Я отгородился от дикарки подчеркнутой учтивостью, к которой обычно прибегают люди взрослые, и в особенности те, что недолюбливают друг друга. Теперь я обращался к ней преувеличенно любезно, церемонно называя «мадемуазель», а она возвращала мне ледяным тоном «месье». Она не только не желала обнаружить при мне свои таланты, которые могли бы придать ей в моих глазах цены, но не хотела жестом или словом дать понять мне, каковы ее чувства, вкусы, пристрастия. Мать так и не уговорила ее принести мне свои рисунки, сыграть в моем присутствии хоть какую-нибудь пьеску на пианино. Если я неожиданно заставал ее за занятиями музыкой, а занималась она с любовью и вниманием, она мгновенно обрывала игру, поднималась с табурета и больше уже не садилась…
Однажды мать заставила ее поиграть (в этот день у них были гости), девочка села за фортепьяно с видом жертвы — а жертвы, уж поверьте мне, далеки от кротости — и, путаясь, деревянными пальцами забренчала что-то невразумительное.
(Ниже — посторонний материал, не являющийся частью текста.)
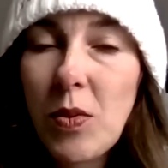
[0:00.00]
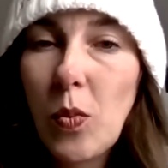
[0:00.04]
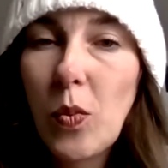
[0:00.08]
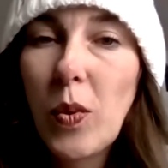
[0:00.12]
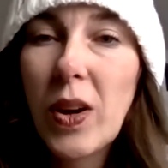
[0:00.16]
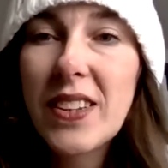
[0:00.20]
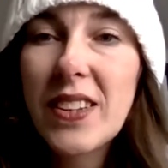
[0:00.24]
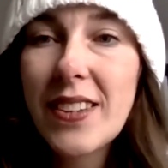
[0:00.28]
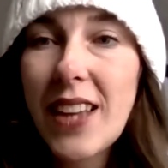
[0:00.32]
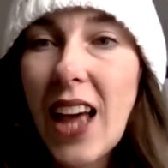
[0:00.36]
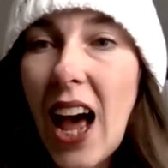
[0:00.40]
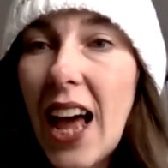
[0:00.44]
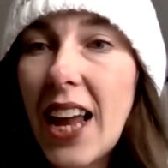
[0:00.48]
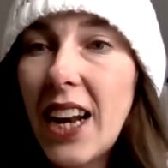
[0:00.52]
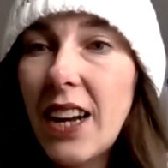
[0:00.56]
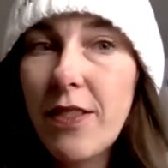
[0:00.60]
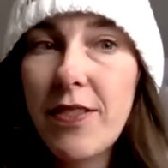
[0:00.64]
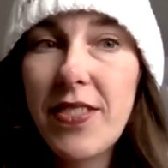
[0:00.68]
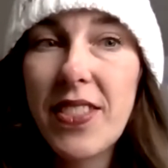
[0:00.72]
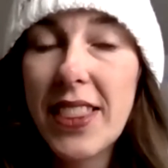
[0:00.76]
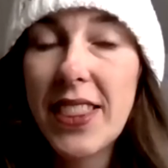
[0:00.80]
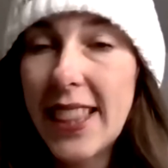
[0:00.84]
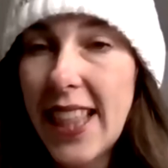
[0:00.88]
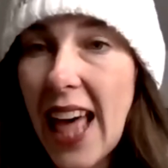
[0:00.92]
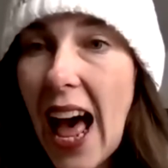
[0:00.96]
was kind of
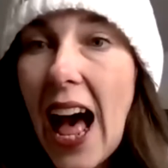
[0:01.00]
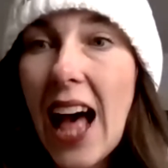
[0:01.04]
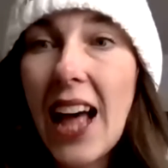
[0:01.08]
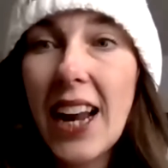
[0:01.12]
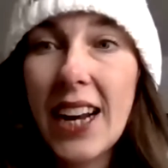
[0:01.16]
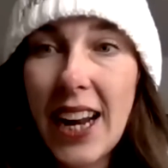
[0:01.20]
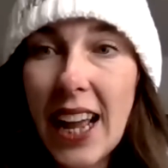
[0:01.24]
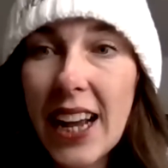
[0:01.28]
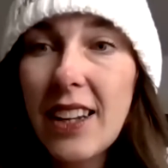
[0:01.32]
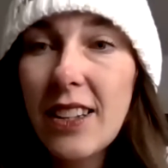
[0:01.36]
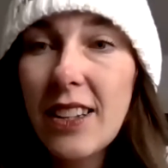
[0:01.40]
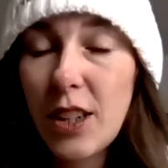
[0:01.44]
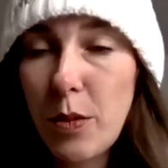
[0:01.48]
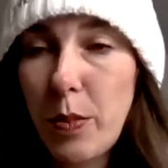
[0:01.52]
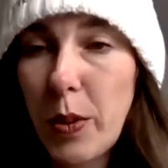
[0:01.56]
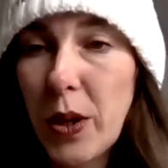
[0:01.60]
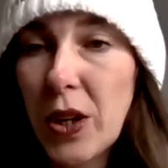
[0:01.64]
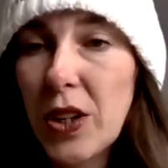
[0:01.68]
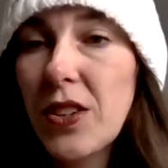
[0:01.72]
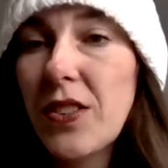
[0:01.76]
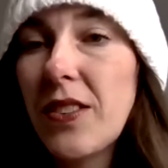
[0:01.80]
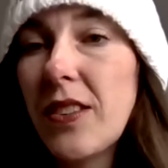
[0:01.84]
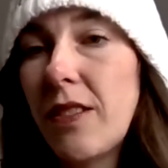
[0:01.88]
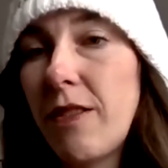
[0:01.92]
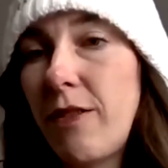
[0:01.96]
that next
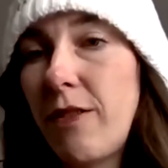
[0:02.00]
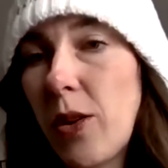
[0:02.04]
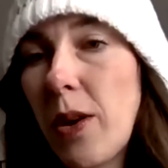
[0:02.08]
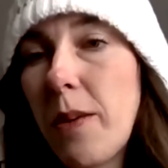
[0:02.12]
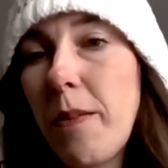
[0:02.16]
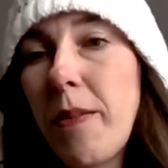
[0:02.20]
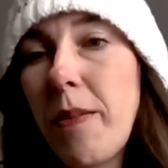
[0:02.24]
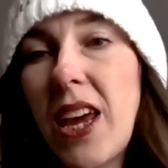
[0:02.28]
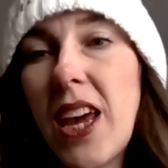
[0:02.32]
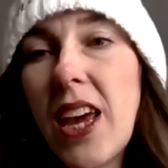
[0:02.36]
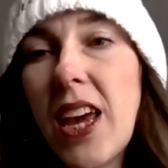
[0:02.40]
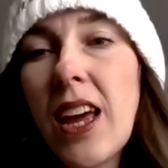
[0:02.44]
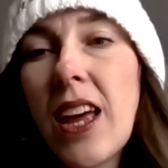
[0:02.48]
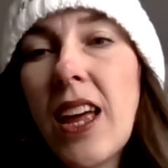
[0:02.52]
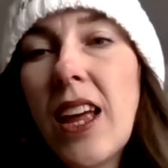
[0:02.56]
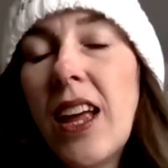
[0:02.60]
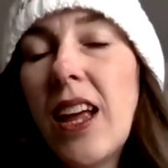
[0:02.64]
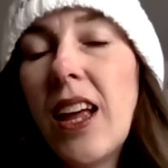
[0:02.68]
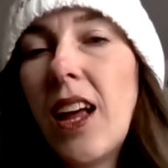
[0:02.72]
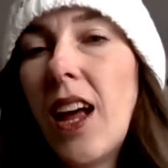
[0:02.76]
person for me.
Я стоял у камина и искоса смотрел на нее. Она сидела ко мне спиной, зеркала, в котором она могла бы увидеть, что я на нее смотрю, перед ней не было. Однако ее спина (обычно она горбилась, и мать постоянно твердила: «Не смей сутулиться, наживешь чахотку!»), так вот внезапно спина ее выпрямилась, словно я своим взглядом, будто пулей, перебил ей позвоночник, и, с грохотом захлопнув крышку, девочка выбежала из гостиной… Пошли ее искать — не нашли, в этот вечер она в гостиную не вернулась.
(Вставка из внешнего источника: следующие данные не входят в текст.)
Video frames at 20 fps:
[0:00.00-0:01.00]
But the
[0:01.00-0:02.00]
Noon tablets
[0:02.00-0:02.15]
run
Должен вам сказать, что и самые самовлюбленные мужчины любят себя недостаточно, ибо поведение угрюмой, нисколько меня не интересовавшей девочки не навело меня на мысль, какие же именно чувства она ко мне испытывает… Точно так же, как ее матери, ревниво смотревшей на всех женщин в гостиной, и в голову не приходило ревниво взглянуть на свою дочь; по отношению к ребенку ей недостало ревности, а мне фатовства… Однако девочка себя выдала, все открылось, причем таким образом, что маркиза, сама откровенность, когда мы с ней были вдвоем, рассказывая мне об этом, бледнела при одной только мысли о пережитом ужасе, и хохотала сама над собой из-за того, что когда-то ему поддалась. Да, она имела неосторожность рассказать мне все…
Граф де Равила выделил особой интонацией слово «неосторожность», как сделал бы опытный актер или человек с опытом, понимая, что теперь интерес к его истории будет держаться только на этом слове.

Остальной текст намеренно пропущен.